Patent trolls don’t care much about innovation. Their lawsuits and threats are attempts at rent-seeking; they’re demanding money from people who make, use, or sell technology just for doing what they were already doing—for crossing the proverbial “bridge” that the patent troll has decided to lurk under.
You might think that, during the Coronavirus outbreak and concurrent economic downturn, meritless patent threats might ease up a bit. After all, a lot of companies—particularly smaller ones—are having a hard time making ends meet. And about 32% of patent troll lawsuits do target small and medium-sized businesses. But that’s not what’s happening. In fact, lawsuits by patent trolls are up this year—20% higher than in last year, and 30% higher than 2018. By the count of one company that tracks them, patent trolls have filed 470 lawsuits in the first 4 months of 2020.
Meritless patent assertions take a major toll on the economy. In boom times, that’s bad enough; during a recession, it can be even more painful. Patent trolls demand money that struggling companies don’t have; and thriving companies will have less to spend on R&D and innovation.
Not only are we seeing a rise in overall litigation, but we can see specific cases that are likely to impact companies involved in direct medical response. Last month, we noted the case of Labrador Diagnostics LLC, a patent troll that sued a company that makes and distributes COVID-19 tests, using patents that it acquired from Theranos, the fraudulent blood-testing company.
Now, a shell company called Swirlate IP has acquired a patent that describes generic data transmission, and has used it to sue five different companies—including ResMed [PDF], a company that makes ventilators. Other targets include Livongo Health [PDF], Corning Optical Communications [PDF], Badger Meter [PDF], and Continental Automotive [PDF].
What is Swirlate? It’s a limited liability company whose address is a “Pack and Mail Shoppe” in a strip mall in Plano, Texas. Unified Patents, which is offering a $3,000 bounty for prior art on one of Swirlate’s patents, has linked Swirlate to IP Edge—a big patent assertion company owned by three IP lawyers, that controls a vast swath of shell companies like Swirlate that it uses to hold its patents and sue operating companies. IP Edge shell companies have been recipients of multiple EFF Stupid Patent of the Month awards, and IP Edge has been linked to some of the most lawsuit-happy patent trolls of all time.
Patenting Generic Data Transfer
Swirlate IP is using two similar patents to sue ResMed, U.S. Patents No. 7,567,622 and 7,154,961. Let’s take a close look at the ‘622 patent. Once you dig through the technical jargon, the ‘622 patent just really describes data transmission. For instance, the first claim of the ‘622 patent talks about “modulating data packets”—a generic and conventional procedure that can be performed with any computer capable of connecting to the internet, not to mention analog technology. It’s done according to a “modulation scheme,” which could be any kind of already-available technical standard—the patent doesn’t describe the scheme.
Subsequent steps describe using a “diversity branch,” using a “receiver,” the “retransmi[ssion]” of data packets when the first transmission wasn’t successfully decoded, and “demodulating,” or decoding, the transmitted data. There’s nothing about how it’s done. The accused products, like ResMed’s BiPAP breathing machine, use standard technology like LTE transmission.
Unfortunately, this is a pattern we’ve seen over and over again with technology patterns. It’s particularly egregious in this situation, because the lawyers who run IP Edge are set to profit from a lawsuit against a company that is directly responding to the COVID-19 crisis.
The patent was originally owned by Panasonic, but was sold in 2015; it ended up in the hands of Swirlate in April. But Panasonic didn’t invent ARQ retransmission, or the various other types of data transmission methods that are often agreed to by international standard-setting bodies. And it certainly didn’t invent LTE, an international data transmission protocol that was finalized in 2008. Yet, in the hands of Swirlate, this patent is being used to sue over products that use everyday LTE technology. This isn’t the first time Panasonic has sold patents to litigious patent trolls; in 2018, it sold a portfolio of patents to Wi-LAN, a Canadian patent assertion company.

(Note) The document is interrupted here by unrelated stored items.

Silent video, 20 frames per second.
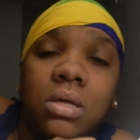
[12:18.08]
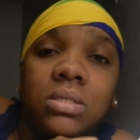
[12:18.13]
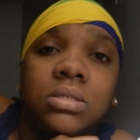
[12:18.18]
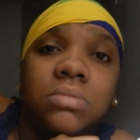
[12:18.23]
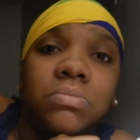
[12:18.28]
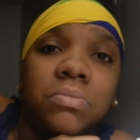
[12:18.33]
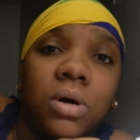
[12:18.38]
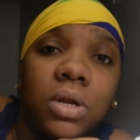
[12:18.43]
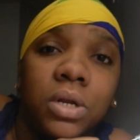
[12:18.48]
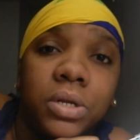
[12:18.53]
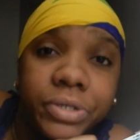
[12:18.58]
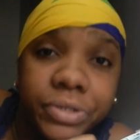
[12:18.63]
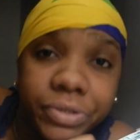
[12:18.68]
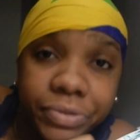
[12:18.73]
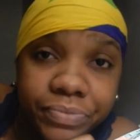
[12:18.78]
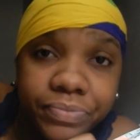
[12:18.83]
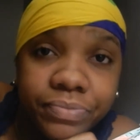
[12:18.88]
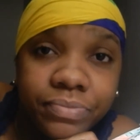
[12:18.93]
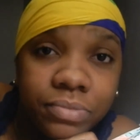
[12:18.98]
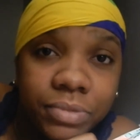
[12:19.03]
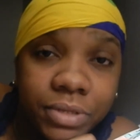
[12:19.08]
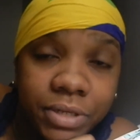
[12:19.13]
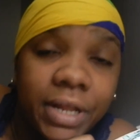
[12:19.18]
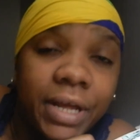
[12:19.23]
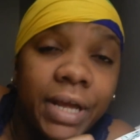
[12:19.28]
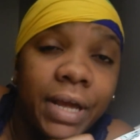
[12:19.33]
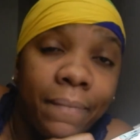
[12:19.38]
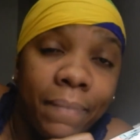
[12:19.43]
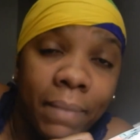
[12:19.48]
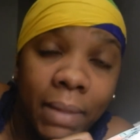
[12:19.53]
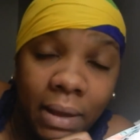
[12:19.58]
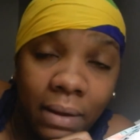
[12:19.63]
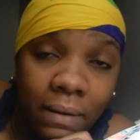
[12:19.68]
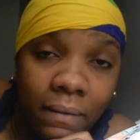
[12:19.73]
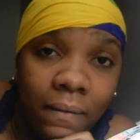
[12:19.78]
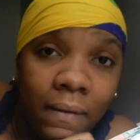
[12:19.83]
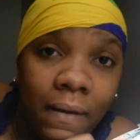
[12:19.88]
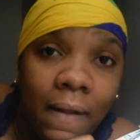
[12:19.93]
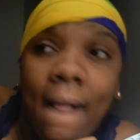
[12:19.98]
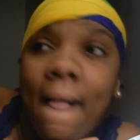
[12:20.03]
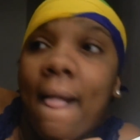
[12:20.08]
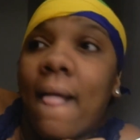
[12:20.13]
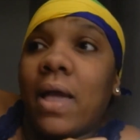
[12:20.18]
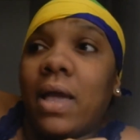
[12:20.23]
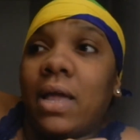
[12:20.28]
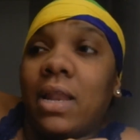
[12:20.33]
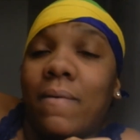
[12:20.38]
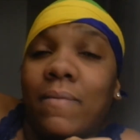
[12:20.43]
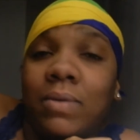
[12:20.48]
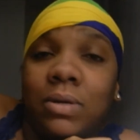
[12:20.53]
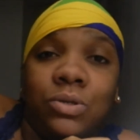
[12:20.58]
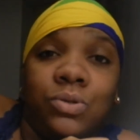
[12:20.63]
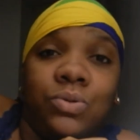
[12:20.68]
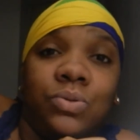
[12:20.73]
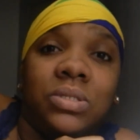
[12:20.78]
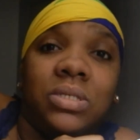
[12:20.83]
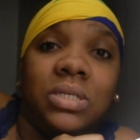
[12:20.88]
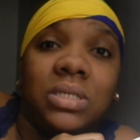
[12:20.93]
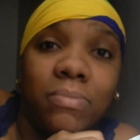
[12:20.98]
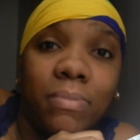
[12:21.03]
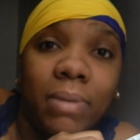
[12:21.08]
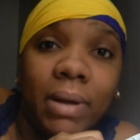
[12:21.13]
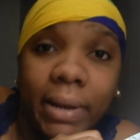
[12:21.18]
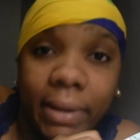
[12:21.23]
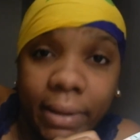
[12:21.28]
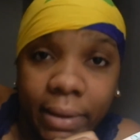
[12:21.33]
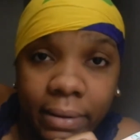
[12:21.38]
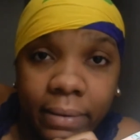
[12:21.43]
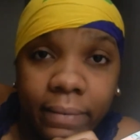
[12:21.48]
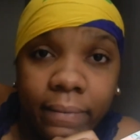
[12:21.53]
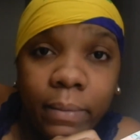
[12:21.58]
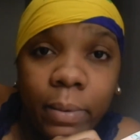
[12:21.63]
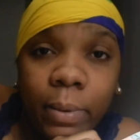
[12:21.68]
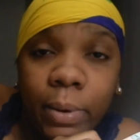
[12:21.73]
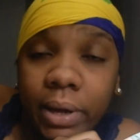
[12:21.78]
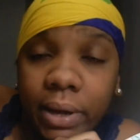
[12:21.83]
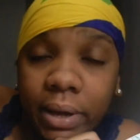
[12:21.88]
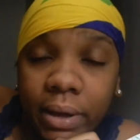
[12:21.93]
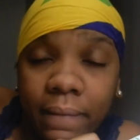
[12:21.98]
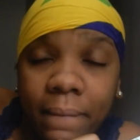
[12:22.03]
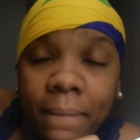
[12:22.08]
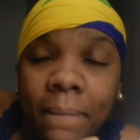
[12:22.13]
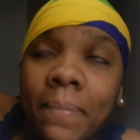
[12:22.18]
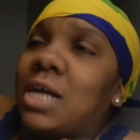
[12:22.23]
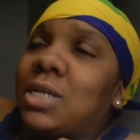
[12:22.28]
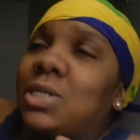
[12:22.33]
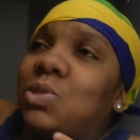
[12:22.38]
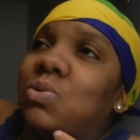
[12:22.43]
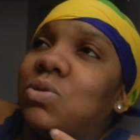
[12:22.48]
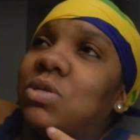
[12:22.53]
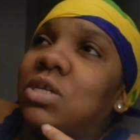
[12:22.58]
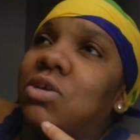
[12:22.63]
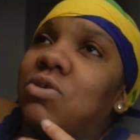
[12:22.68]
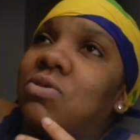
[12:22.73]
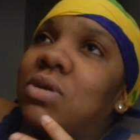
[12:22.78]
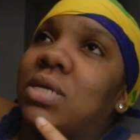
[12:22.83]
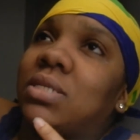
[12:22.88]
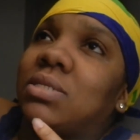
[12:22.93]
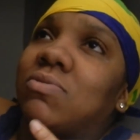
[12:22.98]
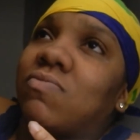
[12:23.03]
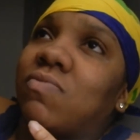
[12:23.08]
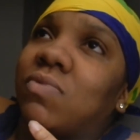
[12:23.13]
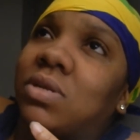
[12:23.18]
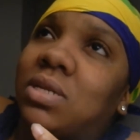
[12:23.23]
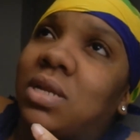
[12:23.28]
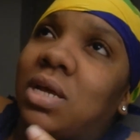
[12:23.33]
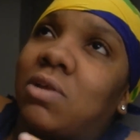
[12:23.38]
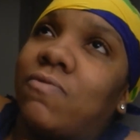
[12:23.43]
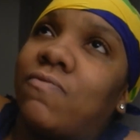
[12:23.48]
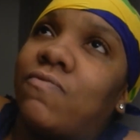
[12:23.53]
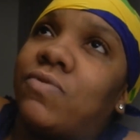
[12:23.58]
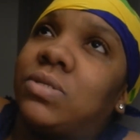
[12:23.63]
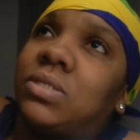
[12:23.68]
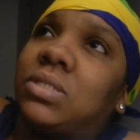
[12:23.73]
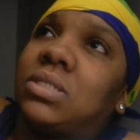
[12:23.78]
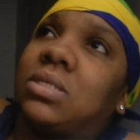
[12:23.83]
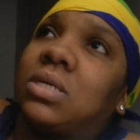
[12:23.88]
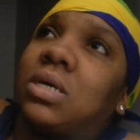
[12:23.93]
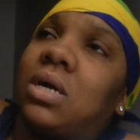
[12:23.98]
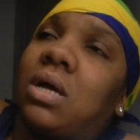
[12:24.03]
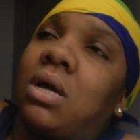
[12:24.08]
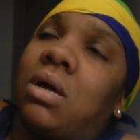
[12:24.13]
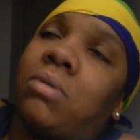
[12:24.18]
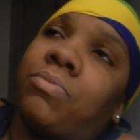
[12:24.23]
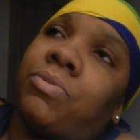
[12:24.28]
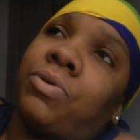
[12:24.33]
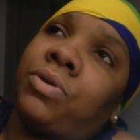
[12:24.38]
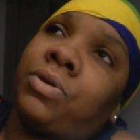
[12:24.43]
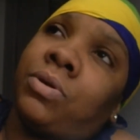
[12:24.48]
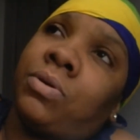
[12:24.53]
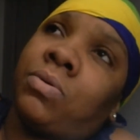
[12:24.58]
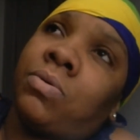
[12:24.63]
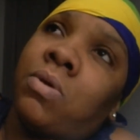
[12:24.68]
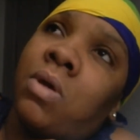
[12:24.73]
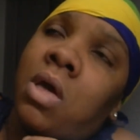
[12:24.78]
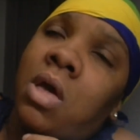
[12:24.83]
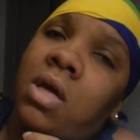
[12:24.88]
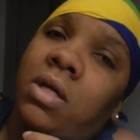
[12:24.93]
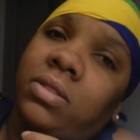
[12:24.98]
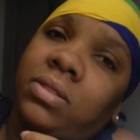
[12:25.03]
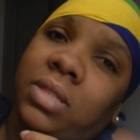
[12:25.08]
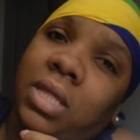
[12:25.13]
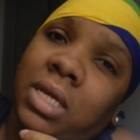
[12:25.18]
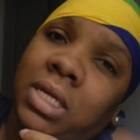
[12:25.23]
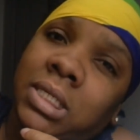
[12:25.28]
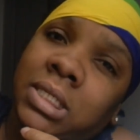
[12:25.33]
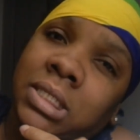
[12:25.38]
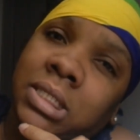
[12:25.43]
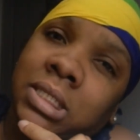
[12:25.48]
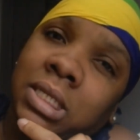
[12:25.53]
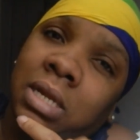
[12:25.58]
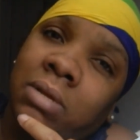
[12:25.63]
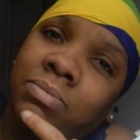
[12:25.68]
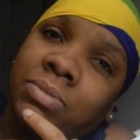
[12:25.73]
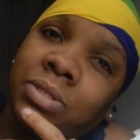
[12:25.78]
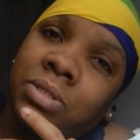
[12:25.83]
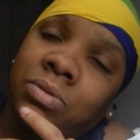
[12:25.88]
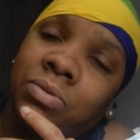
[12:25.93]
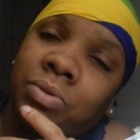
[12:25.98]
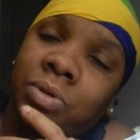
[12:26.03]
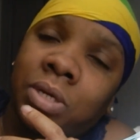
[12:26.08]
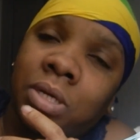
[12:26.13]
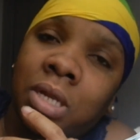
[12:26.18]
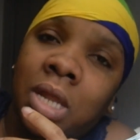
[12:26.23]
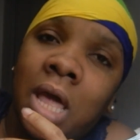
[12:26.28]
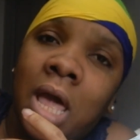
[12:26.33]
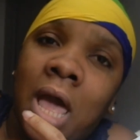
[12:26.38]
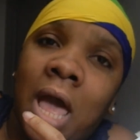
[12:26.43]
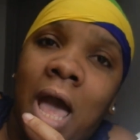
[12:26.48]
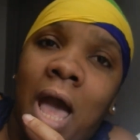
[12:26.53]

smaller than I am now, and I want to lose this belly, okay? I just want to give you guys a rundown of what's to come, you know, things that I'm doing.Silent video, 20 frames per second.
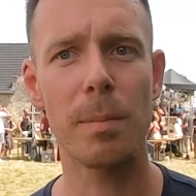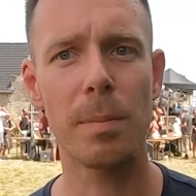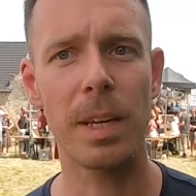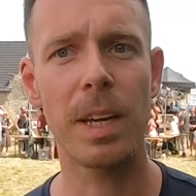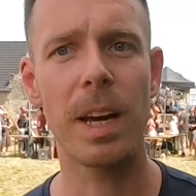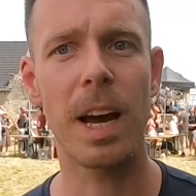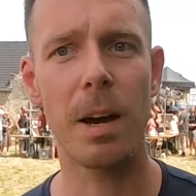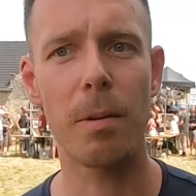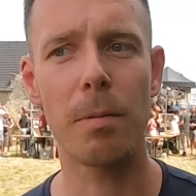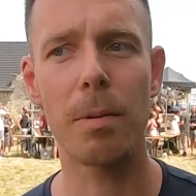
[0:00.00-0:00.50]

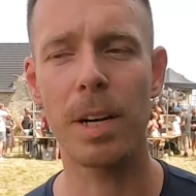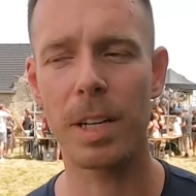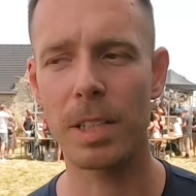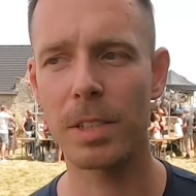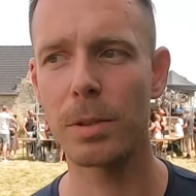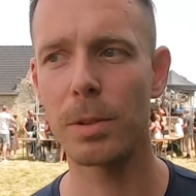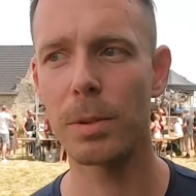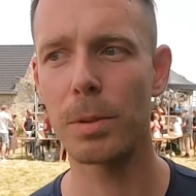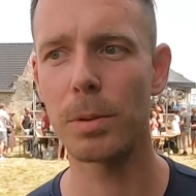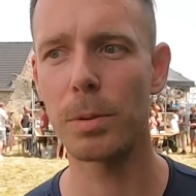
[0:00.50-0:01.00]
something I want to
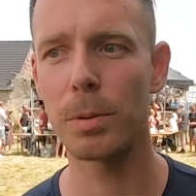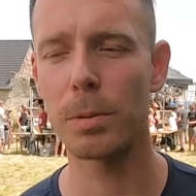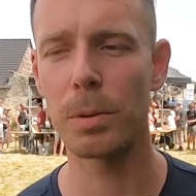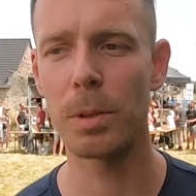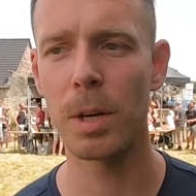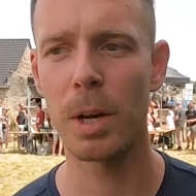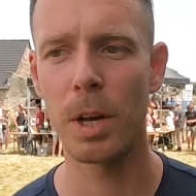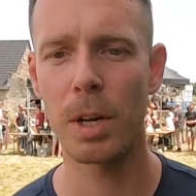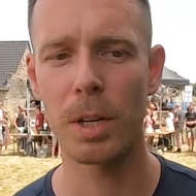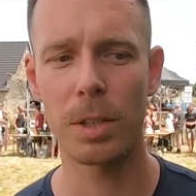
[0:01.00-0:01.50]
do
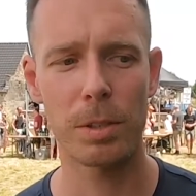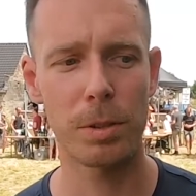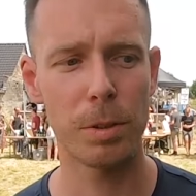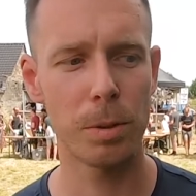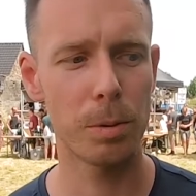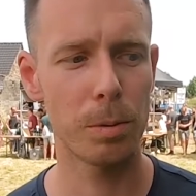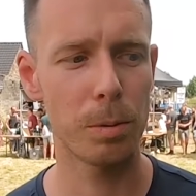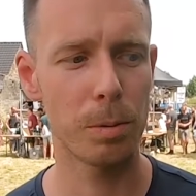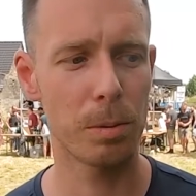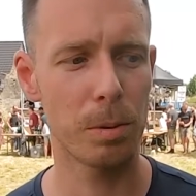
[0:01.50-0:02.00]
do
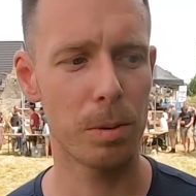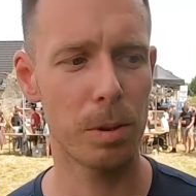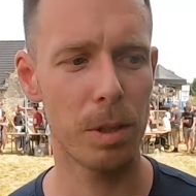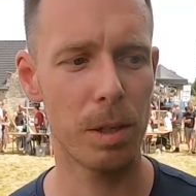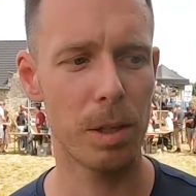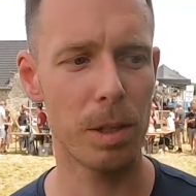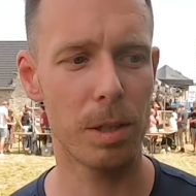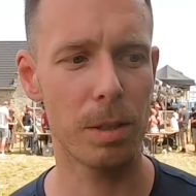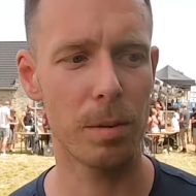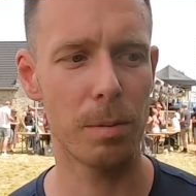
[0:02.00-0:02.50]

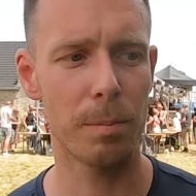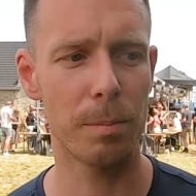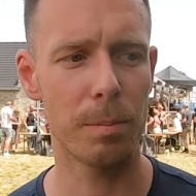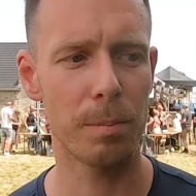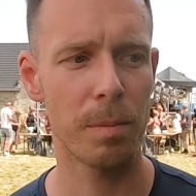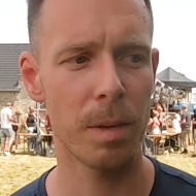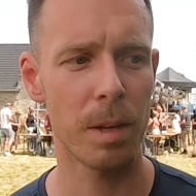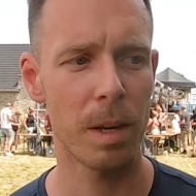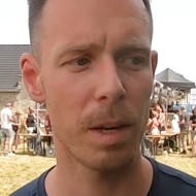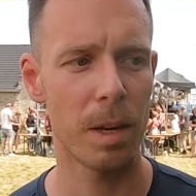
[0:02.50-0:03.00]
uh,
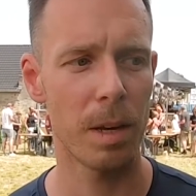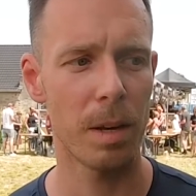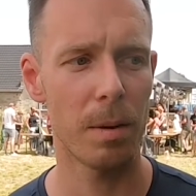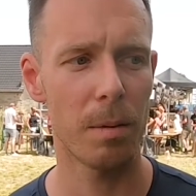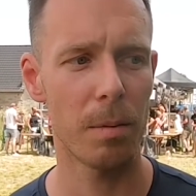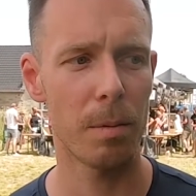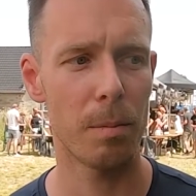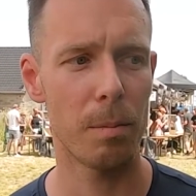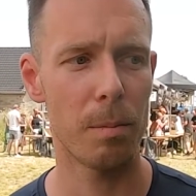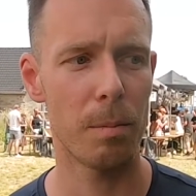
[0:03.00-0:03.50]

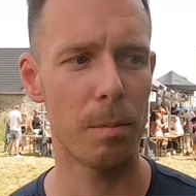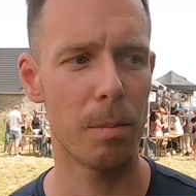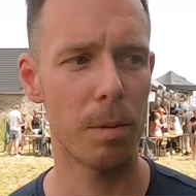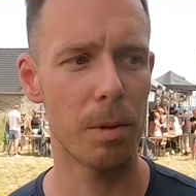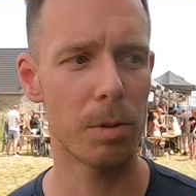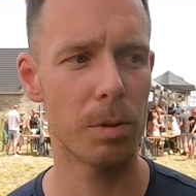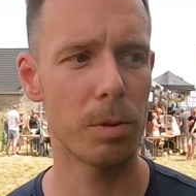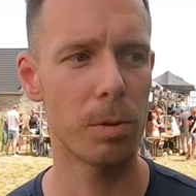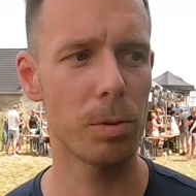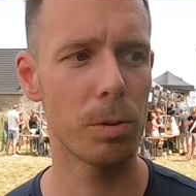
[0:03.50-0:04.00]

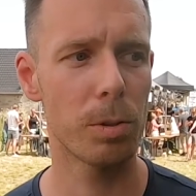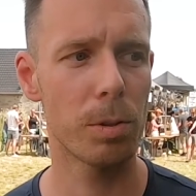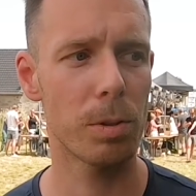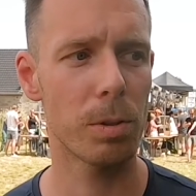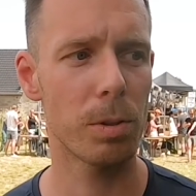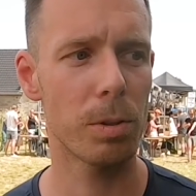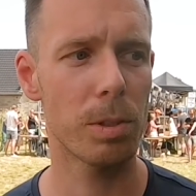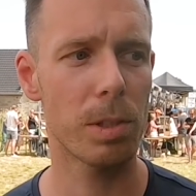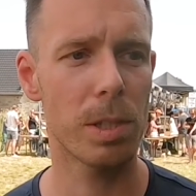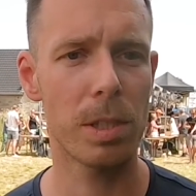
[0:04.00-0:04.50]
do
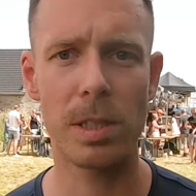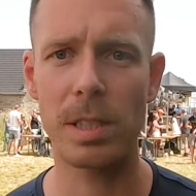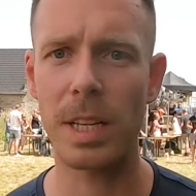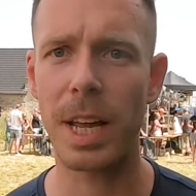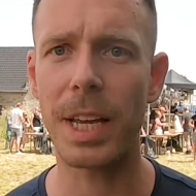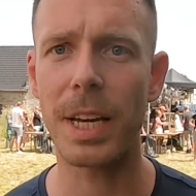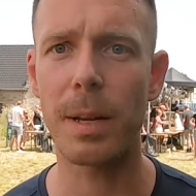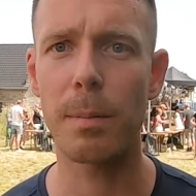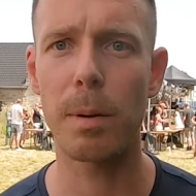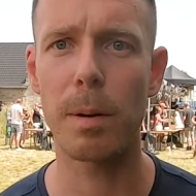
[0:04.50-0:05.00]

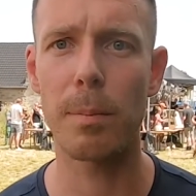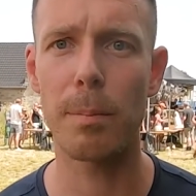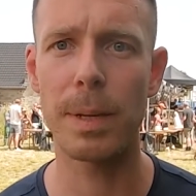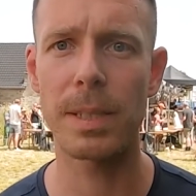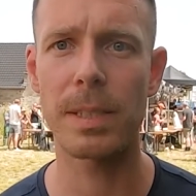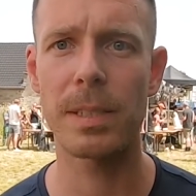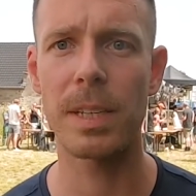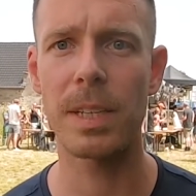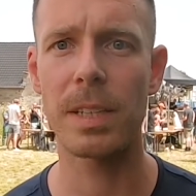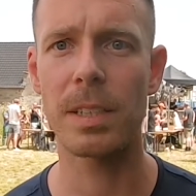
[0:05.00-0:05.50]
sustainable
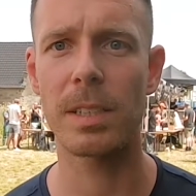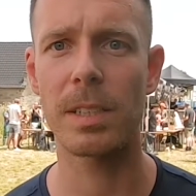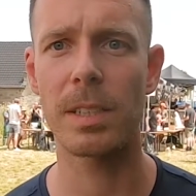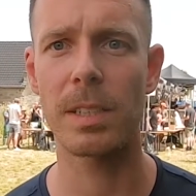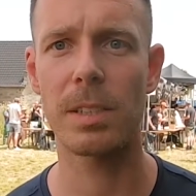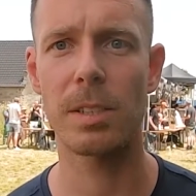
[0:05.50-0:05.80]
business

What’s the solution to all this? We’ve suggested that the government take immediate action against patent abusers who are exacerbating the health crisis. But that’s only part of the solution here; three of Swirlate’s targets aren’t health care companies. We need to have other protections against patent threats like this. Those include a strong “inter partes review” system to check out already granted patent patents; and strong fee-shifting laws for companies that insist on pushing forward with low-quality patents in court. Ultimately, we need a patent office that will just say no to generic patents like these. That means a patent office that will enforce Supreme Court rulings like Alice v. CLS Bank, that have tightened up the rules on patenting generic ideas.